▶ EXERCISE AIM:
What you return should be the full listing, exactly as given.

▶ RECORD EXTRACTS:
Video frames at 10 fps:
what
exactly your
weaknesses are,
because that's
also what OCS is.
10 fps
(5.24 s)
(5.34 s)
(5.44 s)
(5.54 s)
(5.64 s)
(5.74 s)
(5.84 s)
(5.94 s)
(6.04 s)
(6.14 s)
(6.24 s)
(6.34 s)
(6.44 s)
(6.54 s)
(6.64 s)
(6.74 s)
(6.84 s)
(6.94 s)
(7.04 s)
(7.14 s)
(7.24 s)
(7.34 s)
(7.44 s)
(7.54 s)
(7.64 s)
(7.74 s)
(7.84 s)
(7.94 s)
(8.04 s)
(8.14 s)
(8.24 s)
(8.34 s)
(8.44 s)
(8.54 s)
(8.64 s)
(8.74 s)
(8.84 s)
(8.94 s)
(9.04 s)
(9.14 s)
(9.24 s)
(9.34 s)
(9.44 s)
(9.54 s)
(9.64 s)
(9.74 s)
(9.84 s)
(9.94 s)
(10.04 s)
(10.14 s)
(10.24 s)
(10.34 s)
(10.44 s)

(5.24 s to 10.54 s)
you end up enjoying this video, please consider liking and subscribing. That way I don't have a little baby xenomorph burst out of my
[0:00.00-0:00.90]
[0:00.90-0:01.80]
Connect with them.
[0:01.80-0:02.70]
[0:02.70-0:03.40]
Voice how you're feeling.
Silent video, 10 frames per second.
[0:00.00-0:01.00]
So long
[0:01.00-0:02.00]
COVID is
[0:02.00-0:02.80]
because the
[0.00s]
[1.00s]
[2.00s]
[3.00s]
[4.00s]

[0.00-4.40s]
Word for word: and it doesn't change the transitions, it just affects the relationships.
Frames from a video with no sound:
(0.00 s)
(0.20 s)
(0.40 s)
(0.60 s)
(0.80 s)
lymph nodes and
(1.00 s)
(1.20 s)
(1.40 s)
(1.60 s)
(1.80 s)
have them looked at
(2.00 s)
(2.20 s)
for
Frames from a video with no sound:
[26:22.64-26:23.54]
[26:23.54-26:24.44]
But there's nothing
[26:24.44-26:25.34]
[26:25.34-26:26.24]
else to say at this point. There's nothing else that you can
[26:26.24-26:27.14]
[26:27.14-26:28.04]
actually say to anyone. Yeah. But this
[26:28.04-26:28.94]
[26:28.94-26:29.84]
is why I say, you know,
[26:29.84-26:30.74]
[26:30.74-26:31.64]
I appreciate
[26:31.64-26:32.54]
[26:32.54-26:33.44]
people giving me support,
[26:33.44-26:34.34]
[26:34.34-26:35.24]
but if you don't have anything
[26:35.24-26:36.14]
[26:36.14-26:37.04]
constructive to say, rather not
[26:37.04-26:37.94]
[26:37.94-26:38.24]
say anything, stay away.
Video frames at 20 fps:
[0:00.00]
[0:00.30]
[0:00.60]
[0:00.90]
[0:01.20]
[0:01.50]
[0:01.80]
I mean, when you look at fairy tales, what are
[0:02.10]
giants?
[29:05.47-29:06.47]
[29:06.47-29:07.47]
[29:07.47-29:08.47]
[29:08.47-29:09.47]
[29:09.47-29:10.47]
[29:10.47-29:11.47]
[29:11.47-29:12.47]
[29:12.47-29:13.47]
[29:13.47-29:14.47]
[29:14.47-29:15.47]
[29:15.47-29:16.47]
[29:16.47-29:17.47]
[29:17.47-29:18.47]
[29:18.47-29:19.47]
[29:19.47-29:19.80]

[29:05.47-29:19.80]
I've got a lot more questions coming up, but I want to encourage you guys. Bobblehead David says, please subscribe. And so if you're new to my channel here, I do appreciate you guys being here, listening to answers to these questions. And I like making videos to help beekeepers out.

▶ WRITTEN RESPONSE:
Video frames at 10 fps:
what
exactly your
weaknesses are,
because that's
also what OCS is.
10 fps
(5.24 s)
(5.34 s)
(5.44 s)
(5.54 s)
(5.64 s)
(5.74 s)
(5.84 s)
(5.94 s)
(6.04 s)
(6.14 s)
(6.24 s)
(6.34 s)
(6.44 s)
(6.54 s)
(6.64 s)
(6.74 s)
(6.84 s)
(6.94 s)
(7.04 s)
(7.14 s)
(7.24 s)
(7.34 s)
(7.44 s)
(7.54 s)
(7.64 s)
(7.74 s)
(7.84 s)
(7.94 s)
(8.04 s)
(8.14 s)
(8.24 s)
(8.34 s)
(8.44 s)
(8.54 s)
(8.64 s)
(8.74 s)
(8.84 s)
(8.94 s)
(9.04 s)
(9.14 s)
(9.24 s)
(9.34 s)
(9.44 s)
(9.54 s)
(9.64 s)
(9.74 s)
(9.84 s)
(9.94 s)
(10.04 s)
(10.14 s)
(10.24 s)
(10.34 s)
(10.44 s)

(5.24 s to 10.54 s)
you end up enjoying this video, please consider liking and subscribing. That way I don't have a little baby xenomorph burst out of my
[0:00.00-0:00.90]
[0:00.90-0:01.80]
Connect with them.
[0:01.80-0:02.70]
[0:02.70-0:03.40]
Voice how you're feeling.
Silent video, 10 frames per second.
[0:00.00-0:01.00]
So long
[0:01.00-0:02.00]
COVID is
[0:02.00-0:02.80]
because the
[0.00s]
[1.00s]
[2.00s]
[3.00s]
[4.00s]

[0.00-4.40s]
Word for word: and it doesn't change the transitions, it just affects the relationships.
Frames from a video with no sound:
(0.00 s)
(0.20 s)
(0.40 s)
(0.60 s)
(0.80 s)
lymph nodes and
(1.00 s)
(1.20 s)
(1.40 s)
(1.60 s)
(1.80 s)
have them looked at
(2.00 s)
(2.20 s)
for
Frames from a video with no sound:
[26:22.64-26:23.54]
[26:23.54-26:24.44]
But there's nothing
[26:24.44-26:25.34]
[26:25.34-26:26.24]
else to say at this point. There's nothing else that you can
[26:26.24-26:27.14]
[26:27.14-26:28.04]
actually say to anyone. Yeah. But this
[26:28.04-26:28.94]
[26:28.94-26:29.84]
is why I say, you know,
[26:29.84-26:30.74]
[26:30.74-26:31.64]
I appreciate
[26:31.64-26:32.54]
[26:32.54-26:33.44]
people giving me support,
[26:33.44-26:34.34]
[26:34.34-26:35.24]
but if you don't have anything
[26:35.24-26:36.14]
[26:36.14-26:37.04]
constructive to say, rather not
[26:37.04-26:37.94]
[26:37.94-26:38.24]
say anything, stay away.
Video frames at 20 fps:
[0:00.00]
[0:00.30]
[0:00.60]
[0:00.90]
[0:01.20]
[0:01.50]
[0:01.80]
I mean, when you look at fairy tales, what are
[0:02.10]
giants?
[29:05.47-29:06.47]
[29:06.47-29:07.47]
[29:07.47-29:08.47]
[29:08.47-29:09.47]
[29:09.47-29:10.47]
[29:10.47-29:11.47]
[29:11.47-29:12.47]
[29:12.47-29:13.47]
[29:13.47-29:14.47]
[29:14.47-29:15.47]
[29:15.47-29:16.47]
[29:16.47-29:17.47]
[29:17.47-29:18.47]
[29:18.47-29:19.47]
[29:19.47-29:19.80]

[29:05.47-29:19.80]
I've got a lot more questions coming up, but I want to encourage you guys. Bobblehead David says, please subscribe. And so if you're new to my channel here, I do appreciate you guys being here, listening to answers to these questions. And I like making videos to help beekeepers out.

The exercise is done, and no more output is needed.